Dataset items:
══════════════════════════════

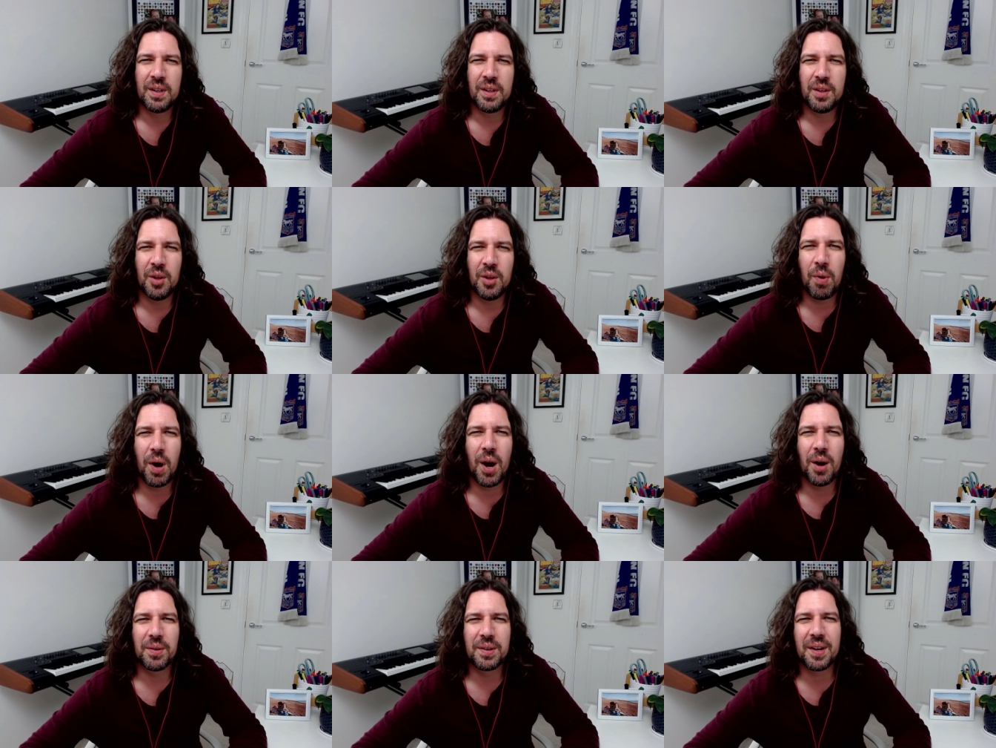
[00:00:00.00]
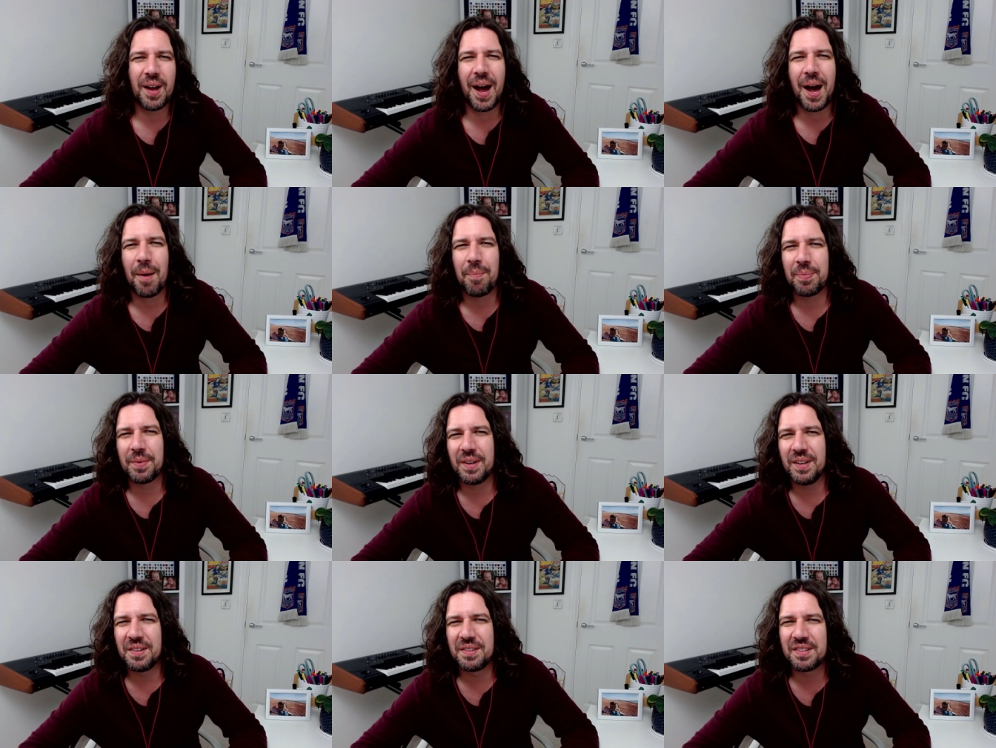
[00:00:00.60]
The World
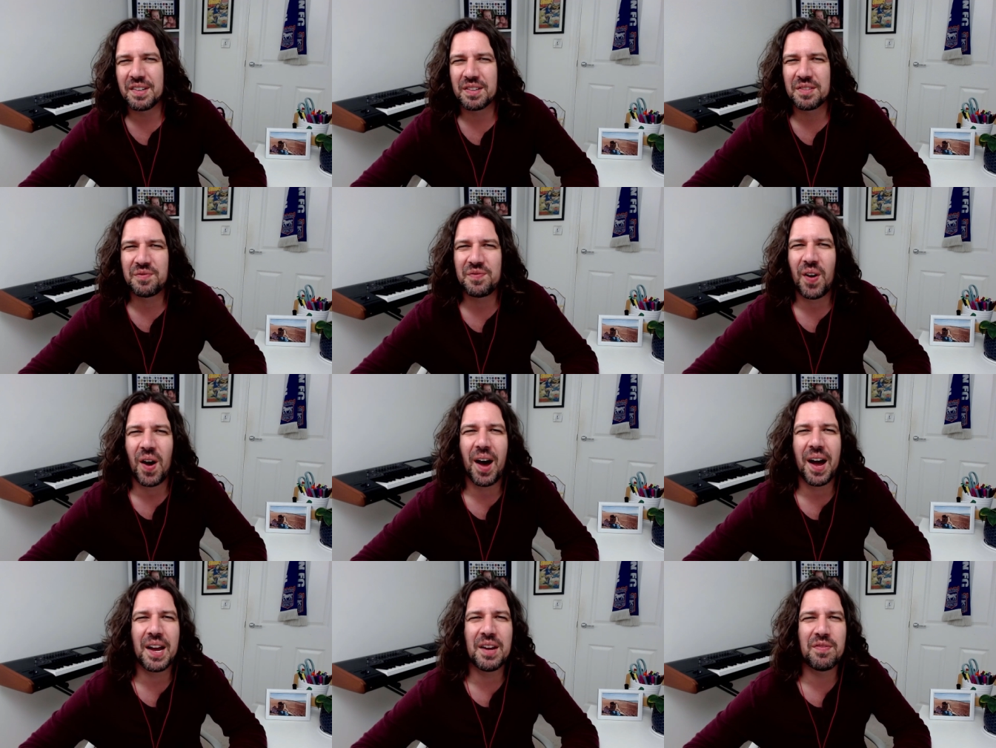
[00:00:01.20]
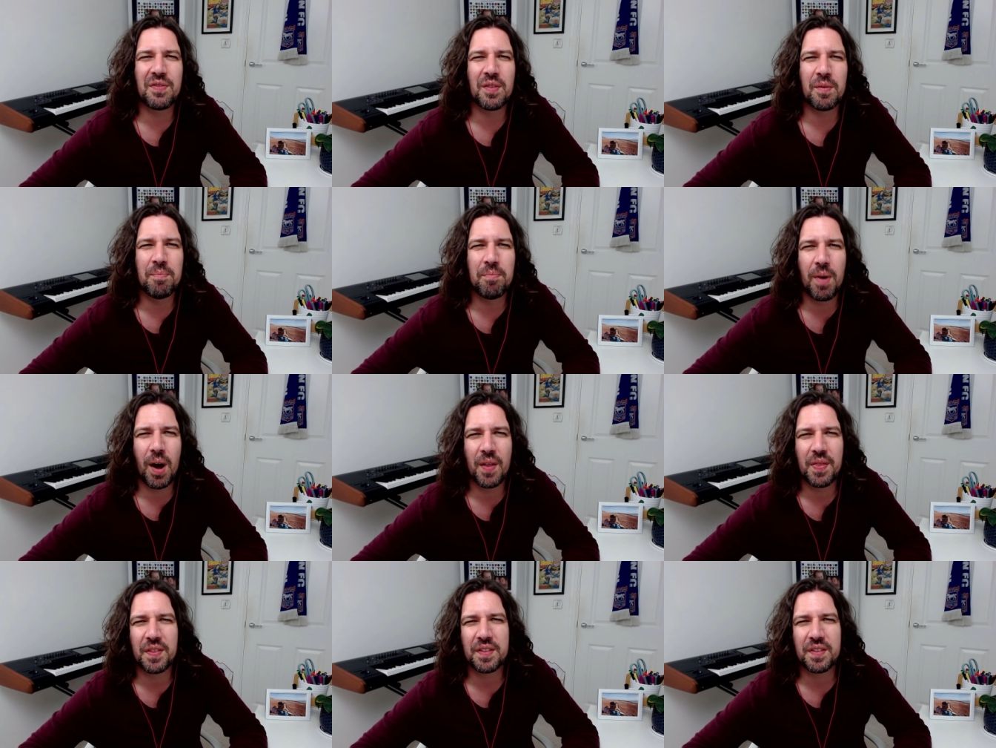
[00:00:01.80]
Cup is just five
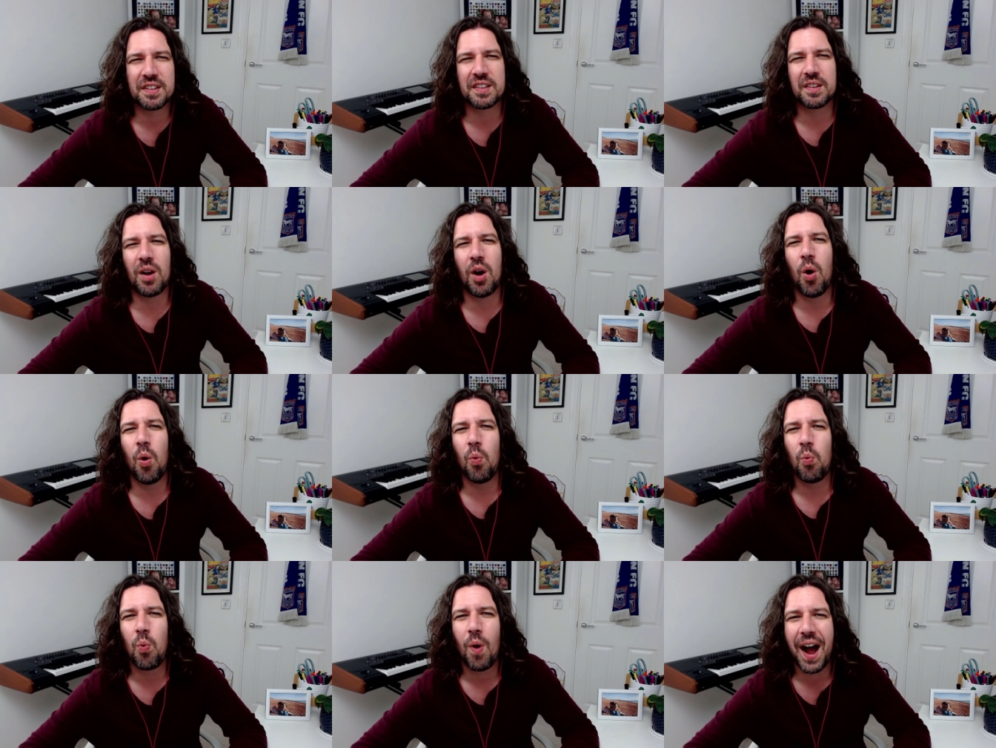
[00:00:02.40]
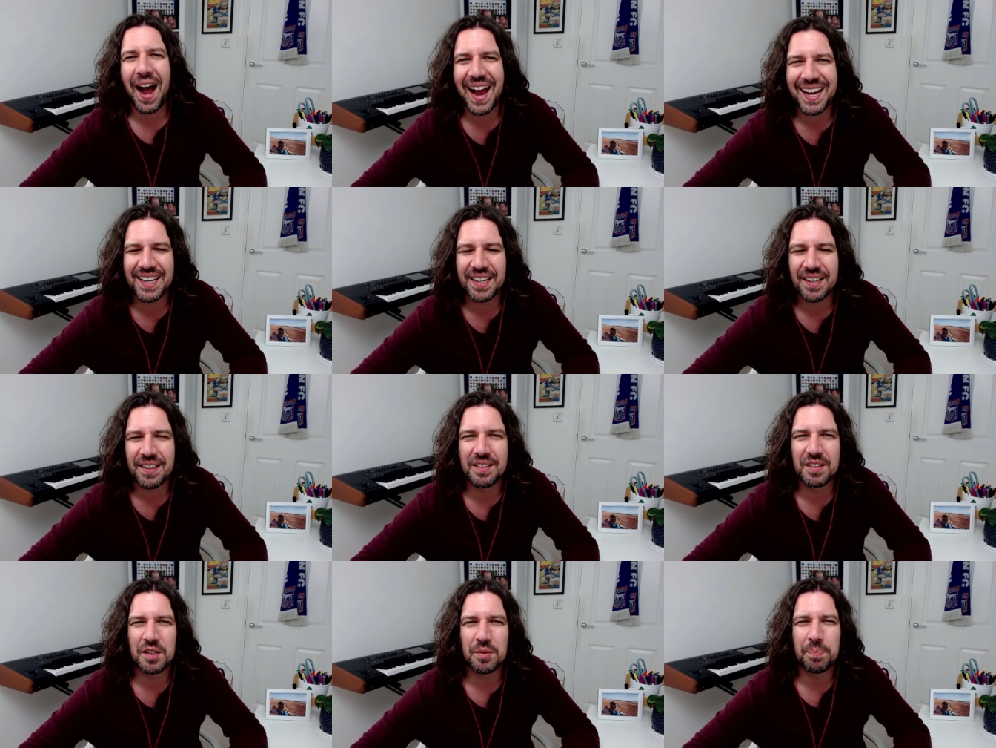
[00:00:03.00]
months away,
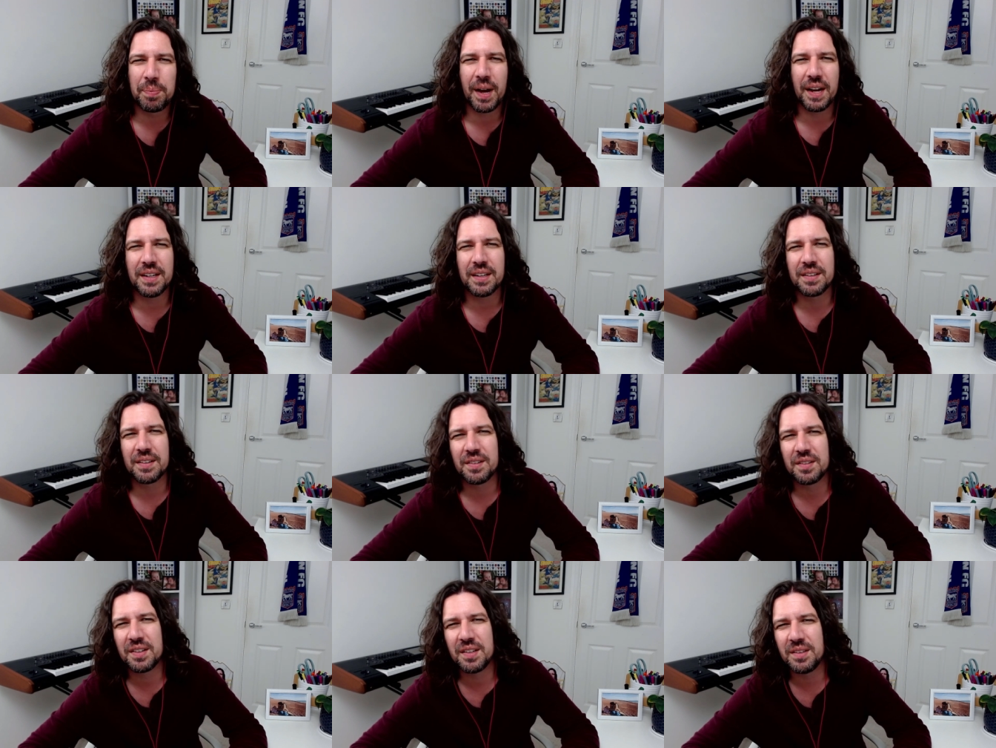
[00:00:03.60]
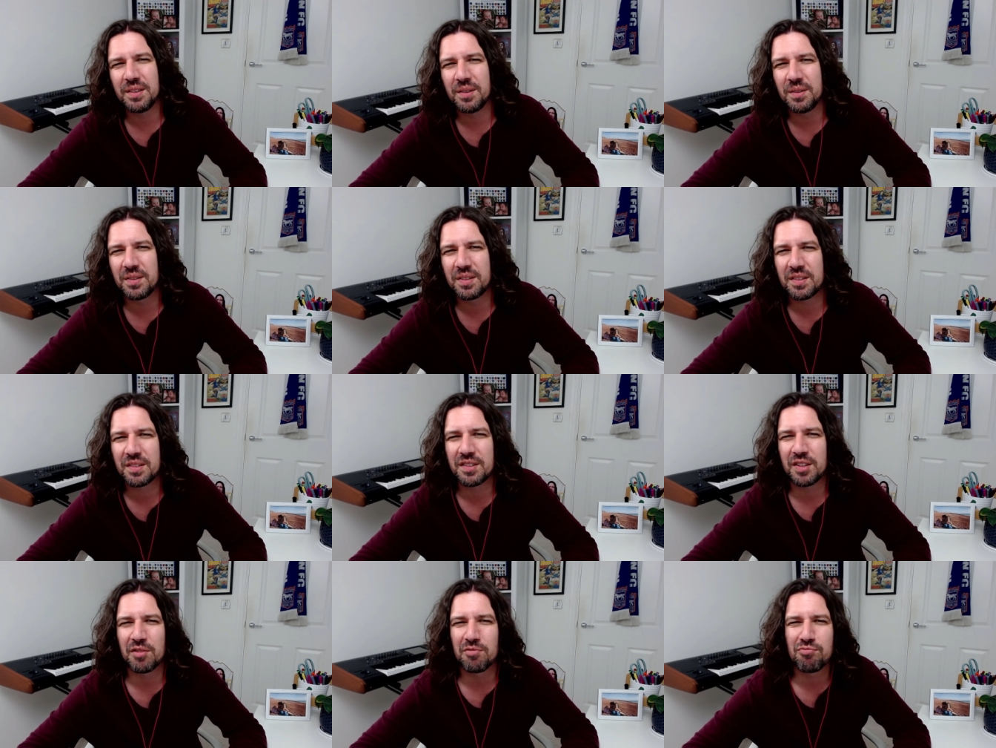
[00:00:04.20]
and debate continues
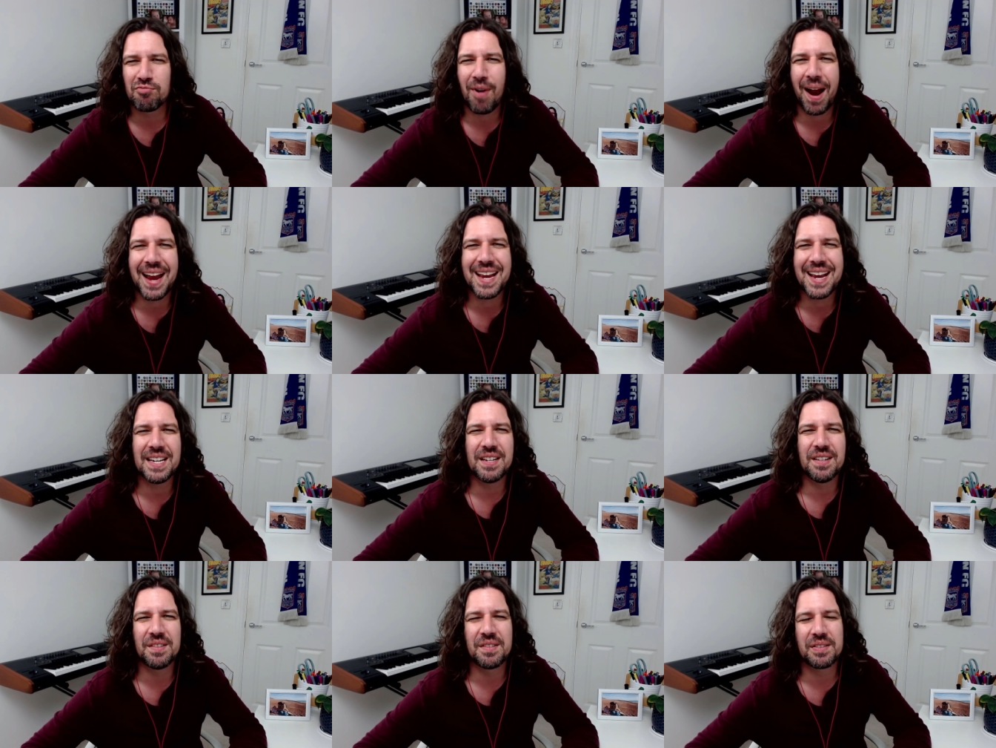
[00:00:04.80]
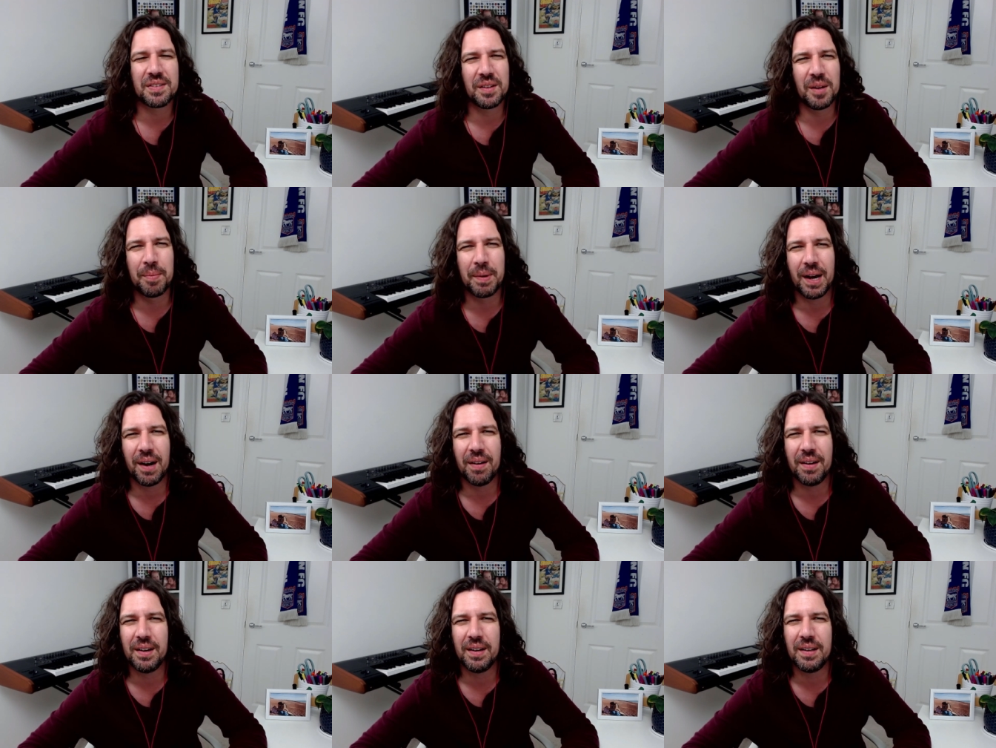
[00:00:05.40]
to rage
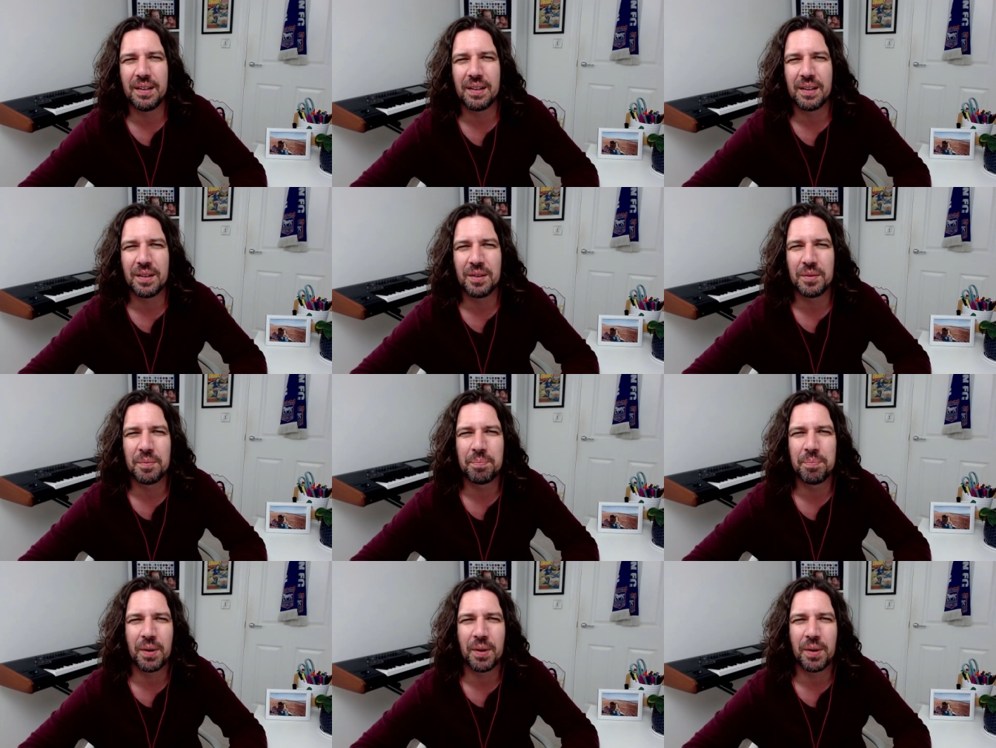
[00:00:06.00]
about England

══════════════════════════════

Restate each line above exactly, keeping pictures out.

[00:00:00.00]
[00:00:00.60]
The World
[00:00:01.20]
[00:00:01.80]
Cup is just five
[00:00:02.40]
[00:00:03.00]
months away,
[00:00:03.60]
[00:00:04.20]
and debate continues
[00:00:04.80]
[00:00:05.40]
to rage
[00:00:06.00]
about England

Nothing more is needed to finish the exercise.